Blood is essential to worm survival since it provides a consistent and renewable nutrient resource (31). Eventual impairments to blood processing would compromise parasite development inside the host leading them to death through starvation. There are at least two evidences showing this phenomenon. First, the treatment of infected mice with cysteine protease inhibitors not only reduces significantly worm burden but it also inhibits egg production by females. Authors believe that inhibitors arrest hemoglobin degradation causing obstruction of the feeding activity and nutrient uptake (34, 35). Besides, the elimination of S. mansoni adult worms by rhesus macaques seems to be related to gut damage. Surviving moribund worms had alterations in their intestinal epithelium and absence of food in the gut lumen, pointing to worm starvation. The authors suggest that blocking antibodies impact on nutrient uptake by both gut and tegument (36). In this context, interventions that block blood processing reveal new anti-schistosome targets for schistosomiasis control and so, the digestive tract and its secretions appear to be a great source of key antigens.
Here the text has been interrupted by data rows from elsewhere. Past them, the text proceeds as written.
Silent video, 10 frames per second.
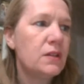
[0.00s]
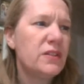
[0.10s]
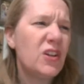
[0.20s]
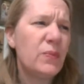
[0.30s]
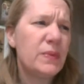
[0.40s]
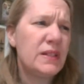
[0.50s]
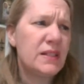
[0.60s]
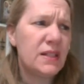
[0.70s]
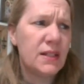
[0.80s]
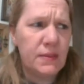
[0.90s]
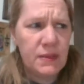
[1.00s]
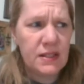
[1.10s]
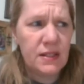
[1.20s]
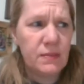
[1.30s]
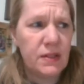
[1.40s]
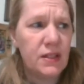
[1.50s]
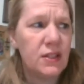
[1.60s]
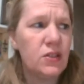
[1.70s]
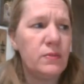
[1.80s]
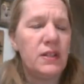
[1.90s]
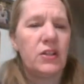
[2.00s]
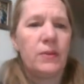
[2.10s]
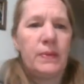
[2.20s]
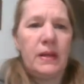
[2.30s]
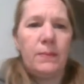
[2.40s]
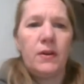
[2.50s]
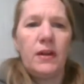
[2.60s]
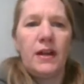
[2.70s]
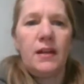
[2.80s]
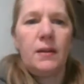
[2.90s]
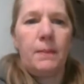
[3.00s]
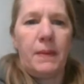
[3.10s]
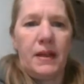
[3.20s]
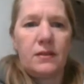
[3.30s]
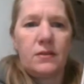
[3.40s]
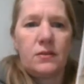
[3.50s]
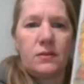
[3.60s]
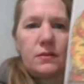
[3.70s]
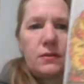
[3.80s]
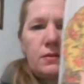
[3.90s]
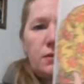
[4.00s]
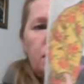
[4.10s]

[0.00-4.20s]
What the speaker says: Don't be silly, Mrs. Millie. You mean our paper and pencils.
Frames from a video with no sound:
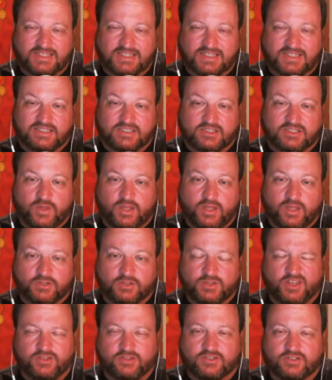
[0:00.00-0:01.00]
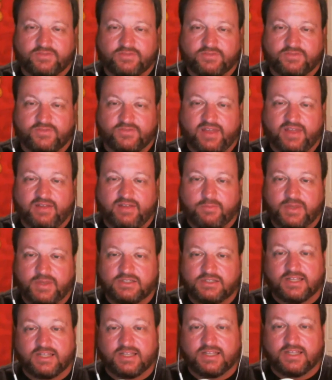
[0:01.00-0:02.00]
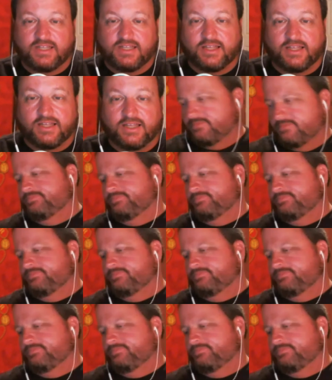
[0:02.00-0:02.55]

links as well to other Survivor pages like ours.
Esophageal Gland and Sm10.3 as Vaccine Candidate
The esophageal gland is a bi-lobed structure that lies around the posterior esophagus. The first morphology study on the esophageal gland, in the late 1970s, suggested its function in initial blood digestion (15). Recently, a detailed morphological and functional study on this gland confirmed the central role of esophagus in blood processing, not acting simply as a conduit (17). The architecture of the esophageal gland comprises as many as 1000 cell bodies, each connected to posterior esophagus by microtubule-lined extensions. Cell bodies are specialized in protein production and export, they synthesize large numbers of crystalloid vesicles and release their contents into the lumen (17, 37). Esophageal gland secretions are responsible, among other activities, for initiating hemolysis and blood digestion. Erythrocytes are lysed upon their entry to the posterior esophagus and very few intact cells are seen beyond that point (17, 24). Besides, these secretions may also act neutralizing host immune effectors and contributing to parasite survival. Leukocytes are somehow tethered in the posterior lumen in variable states of degeneration (13, 17, 19).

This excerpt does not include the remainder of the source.